───── Data for analysis

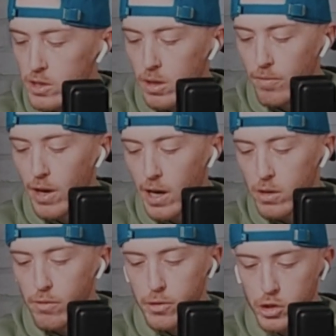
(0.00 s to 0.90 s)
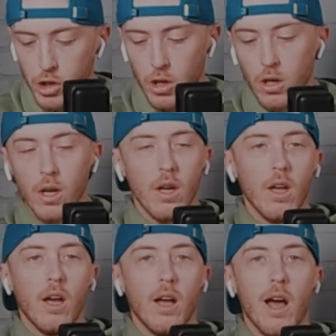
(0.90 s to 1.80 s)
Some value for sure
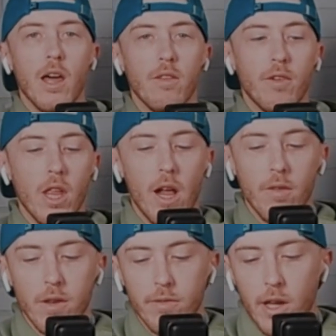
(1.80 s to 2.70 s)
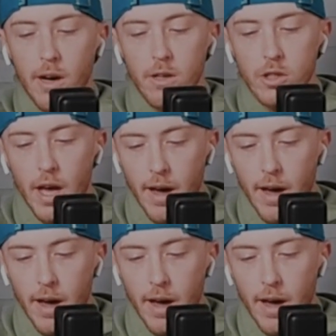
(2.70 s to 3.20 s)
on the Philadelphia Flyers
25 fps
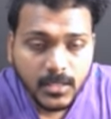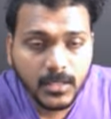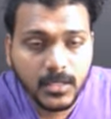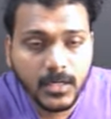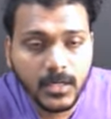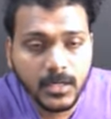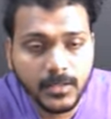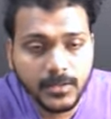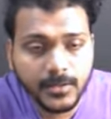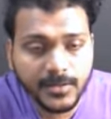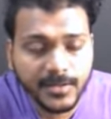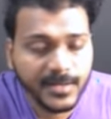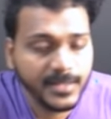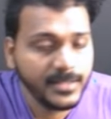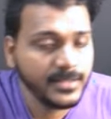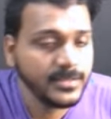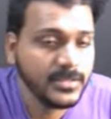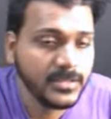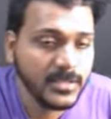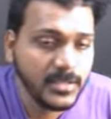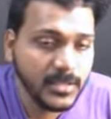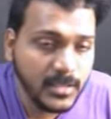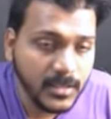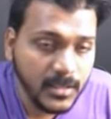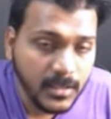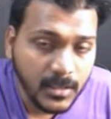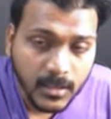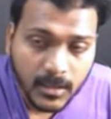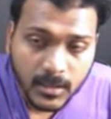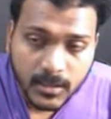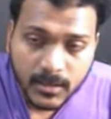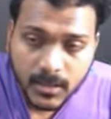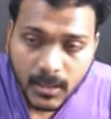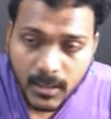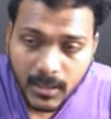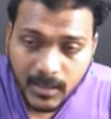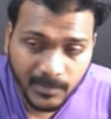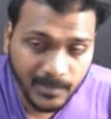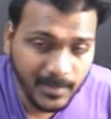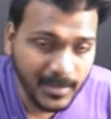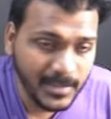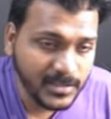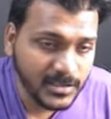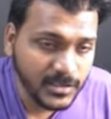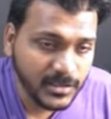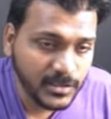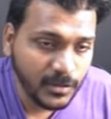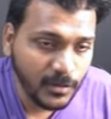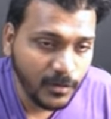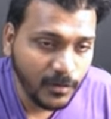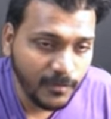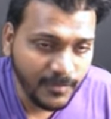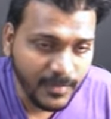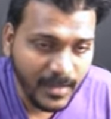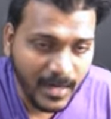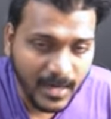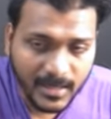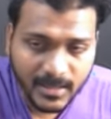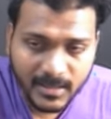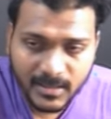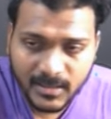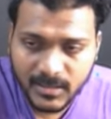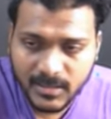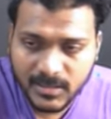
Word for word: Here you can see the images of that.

──────────

» **Aim of the task**
From the first line above to the last, reproduce the records exactly but without the pictures.

» **Answer to this problem**
(0.00 s to 0.90 s)
(0.90 s to 1.80 s)
Some value for sure
(1.80 s to 2.70 s)
(2.70 s to 3.20 s)
on the Philadelphia Flyers
25 fps
Word for word: Here you can see the images of that.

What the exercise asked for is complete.